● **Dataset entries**

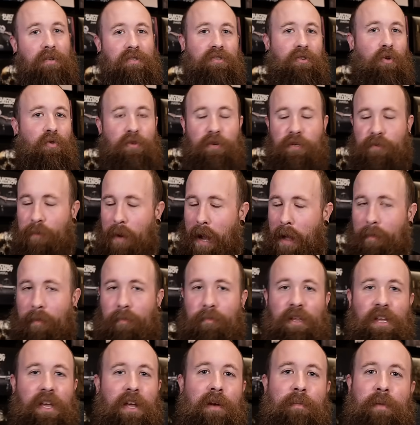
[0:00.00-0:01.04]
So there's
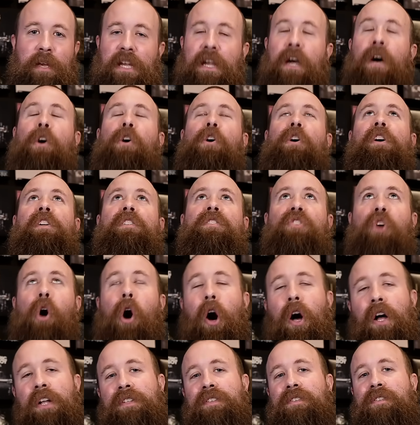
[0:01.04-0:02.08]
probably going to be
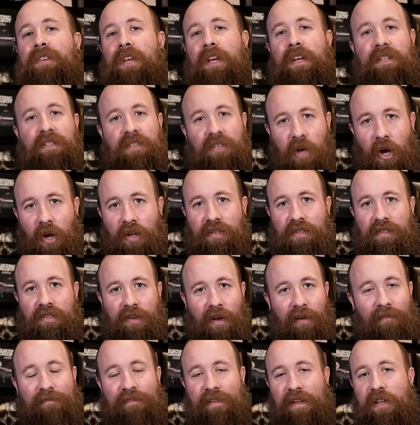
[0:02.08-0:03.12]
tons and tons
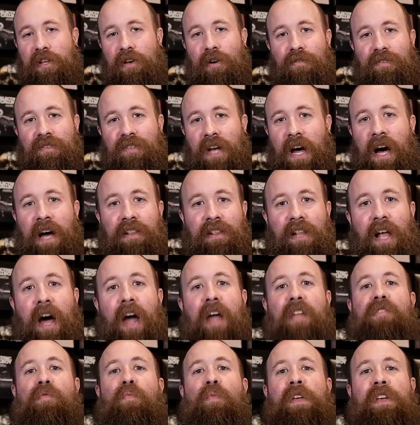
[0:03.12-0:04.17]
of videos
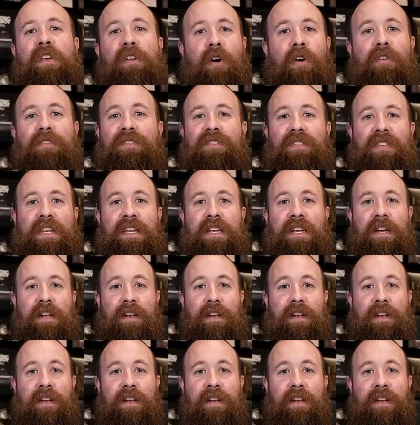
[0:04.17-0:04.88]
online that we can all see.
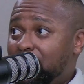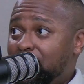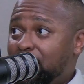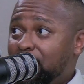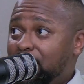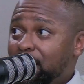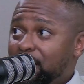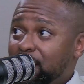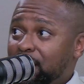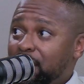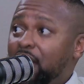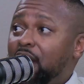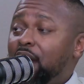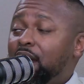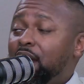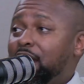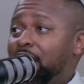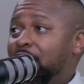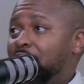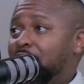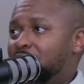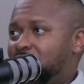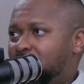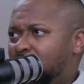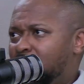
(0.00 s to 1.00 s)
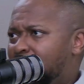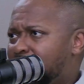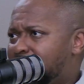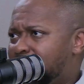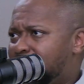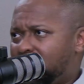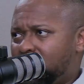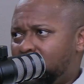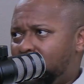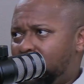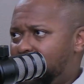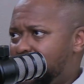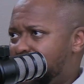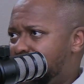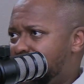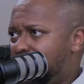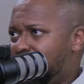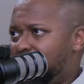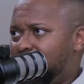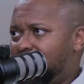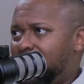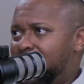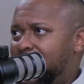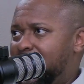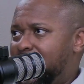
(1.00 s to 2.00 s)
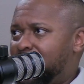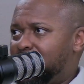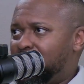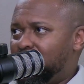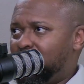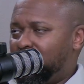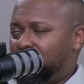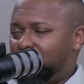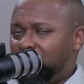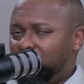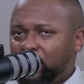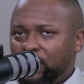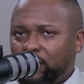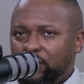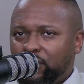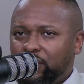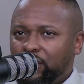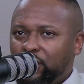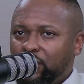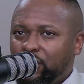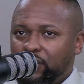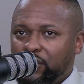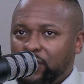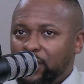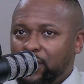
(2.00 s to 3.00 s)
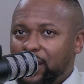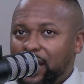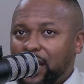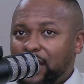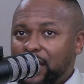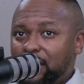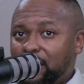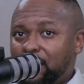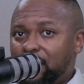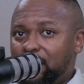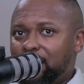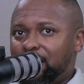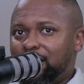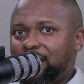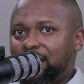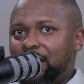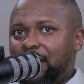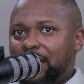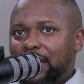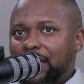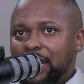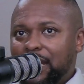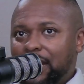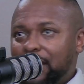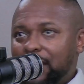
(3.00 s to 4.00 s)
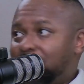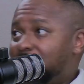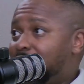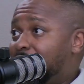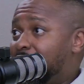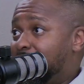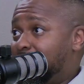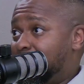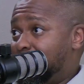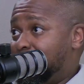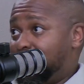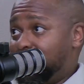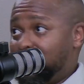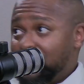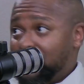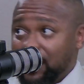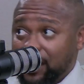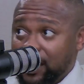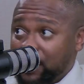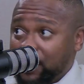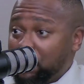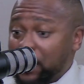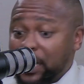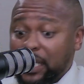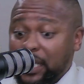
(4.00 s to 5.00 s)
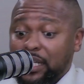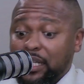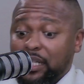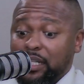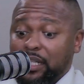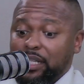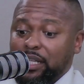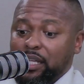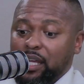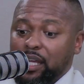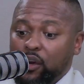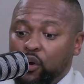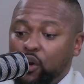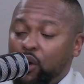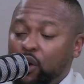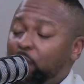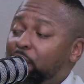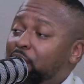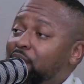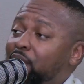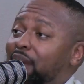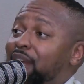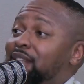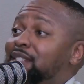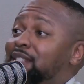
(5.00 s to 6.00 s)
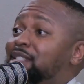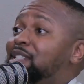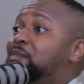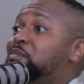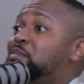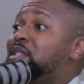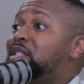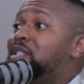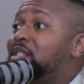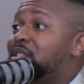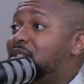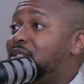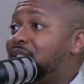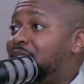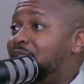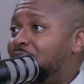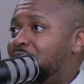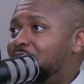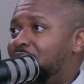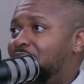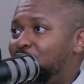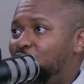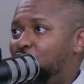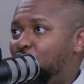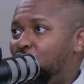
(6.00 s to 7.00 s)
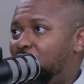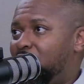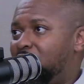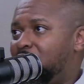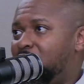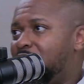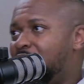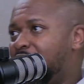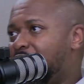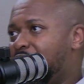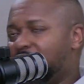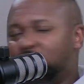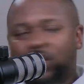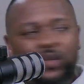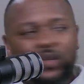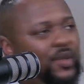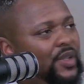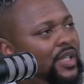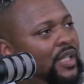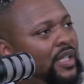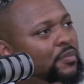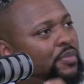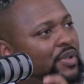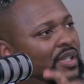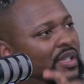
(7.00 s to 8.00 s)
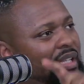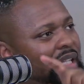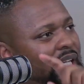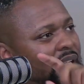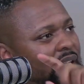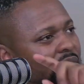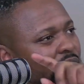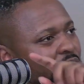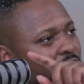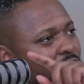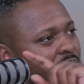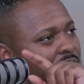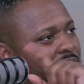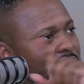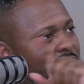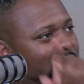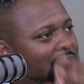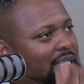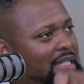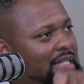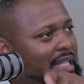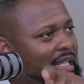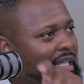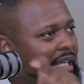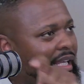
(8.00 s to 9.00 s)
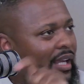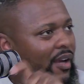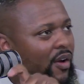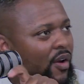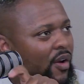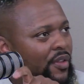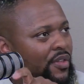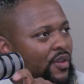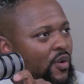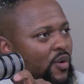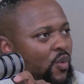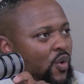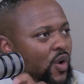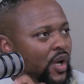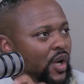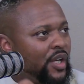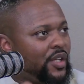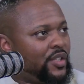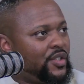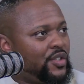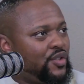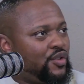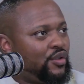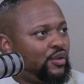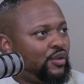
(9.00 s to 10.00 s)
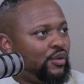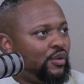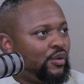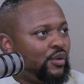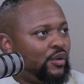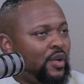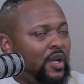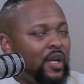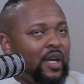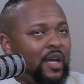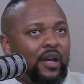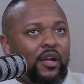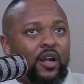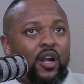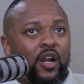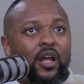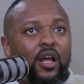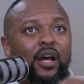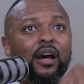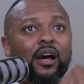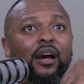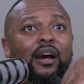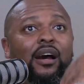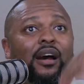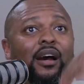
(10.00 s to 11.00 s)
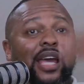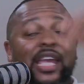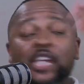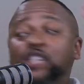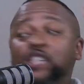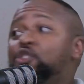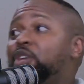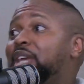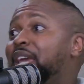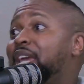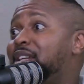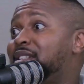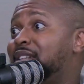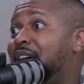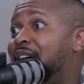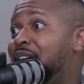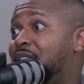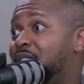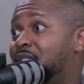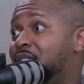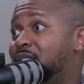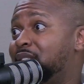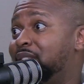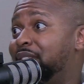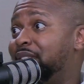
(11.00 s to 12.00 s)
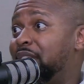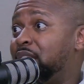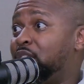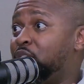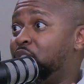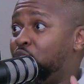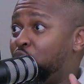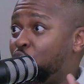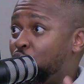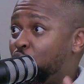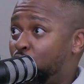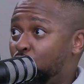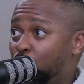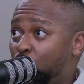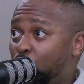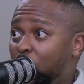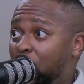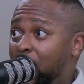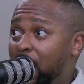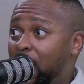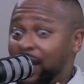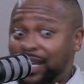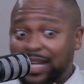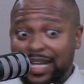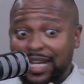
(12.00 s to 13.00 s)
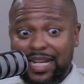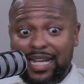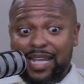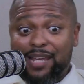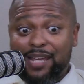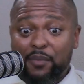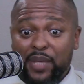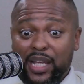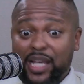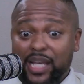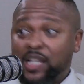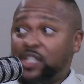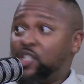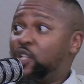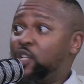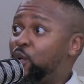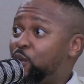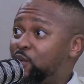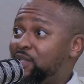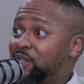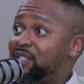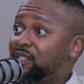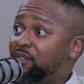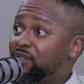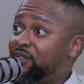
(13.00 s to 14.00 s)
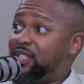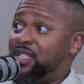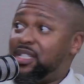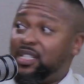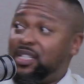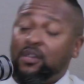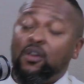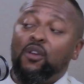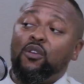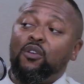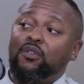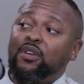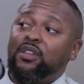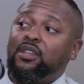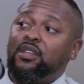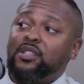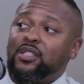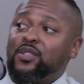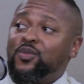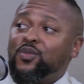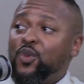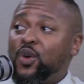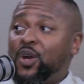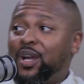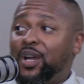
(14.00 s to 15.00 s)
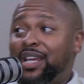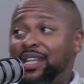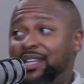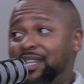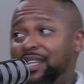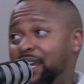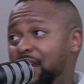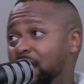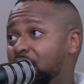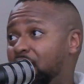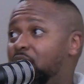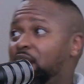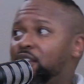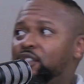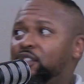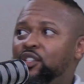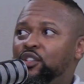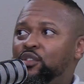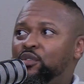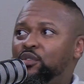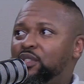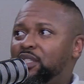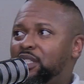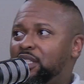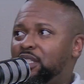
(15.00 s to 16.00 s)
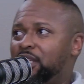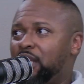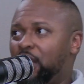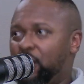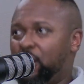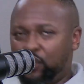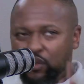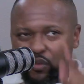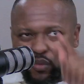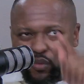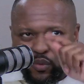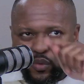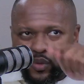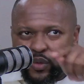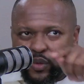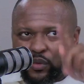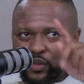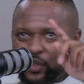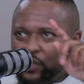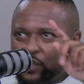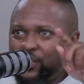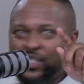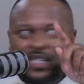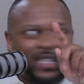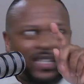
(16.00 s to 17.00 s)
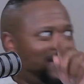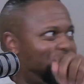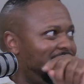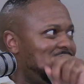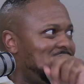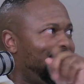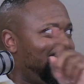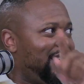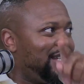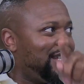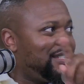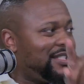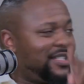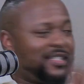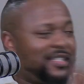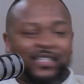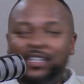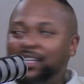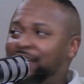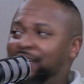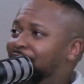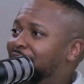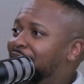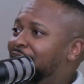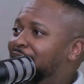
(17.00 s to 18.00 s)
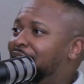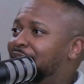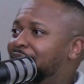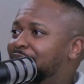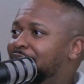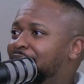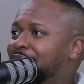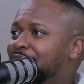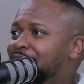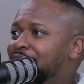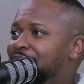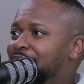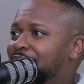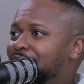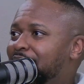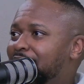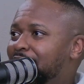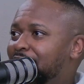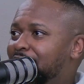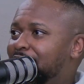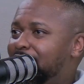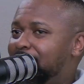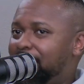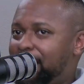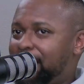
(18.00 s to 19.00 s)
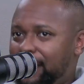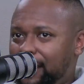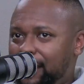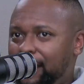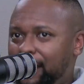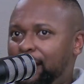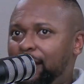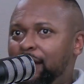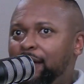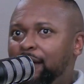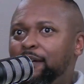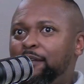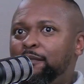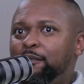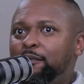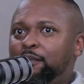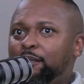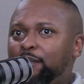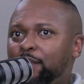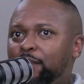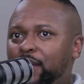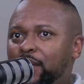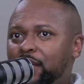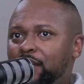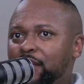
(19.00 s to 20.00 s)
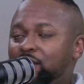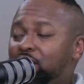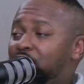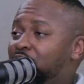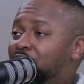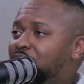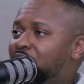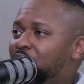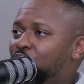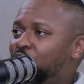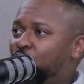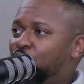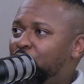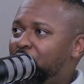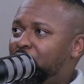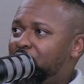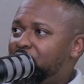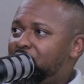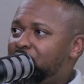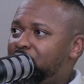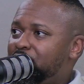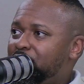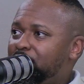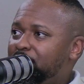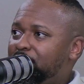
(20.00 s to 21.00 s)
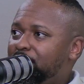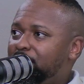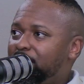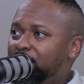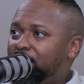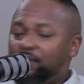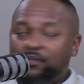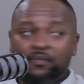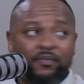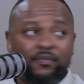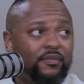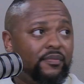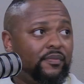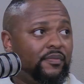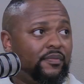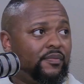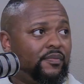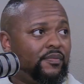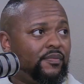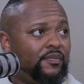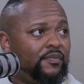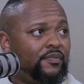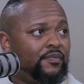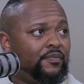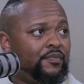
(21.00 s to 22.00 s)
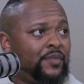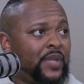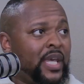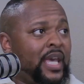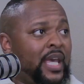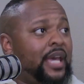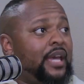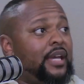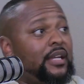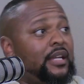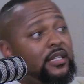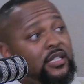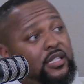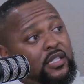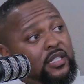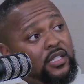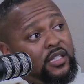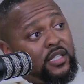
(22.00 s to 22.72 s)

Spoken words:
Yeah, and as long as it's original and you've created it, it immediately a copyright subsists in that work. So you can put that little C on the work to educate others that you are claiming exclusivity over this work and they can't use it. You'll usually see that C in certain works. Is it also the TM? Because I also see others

● **WHAT TO WORK ON**
Each entry above should come back word for word, and no picture should come with it.

● **SOLUTION TO THIS EXERCISE**
[0:00.00-0:01.04]
So there's
[0:01.04-0:02.08]
probably going to be
[0:02.08-0:03.12]
tons and tons
[0:03.12-0:04.17]
of videos
[0:04.17-0:04.88]
online that we can all see.
(0.00 s to 1.00 s)
(1.00 s to 2.00 s)
(2.00 s to 3.00 s)
(3.00 s to 4.00 s)
(4.00 s to 5.00 s)
(5.00 s to 6.00 s)
(6.00 s to 7.00 s)
(7.00 s to 8.00 s)
(8.00 s to 9.00 s)
(9.00 s to 10.00 s)
(10.00 s to 11.00 s)
(11.00 s to 12.00 s)
(12.00 s to 13.00 s)
(13.00 s to 14.00 s)
(14.00 s to 15.00 s)
(15.00 s to 16.00 s)
(16.00 s to 17.00 s)
(17.00 s to 18.00 s)
(18.00 s to 19.00 s)
(19.00 s to 20.00 s)
(20.00 s to 21.00 s)
(21.00 s to 22.00 s)
(22.00 s to 22.72 s)

Spoken words:
Yeah, and as long as it's original and you've created it, it immediately a copyright subsists in that work. So you can put that little C on the work to educate others that you are claiming exclusivity over this work and they can't use it. You'll usually see that C in certain works. Is it also the TM? Because I also see others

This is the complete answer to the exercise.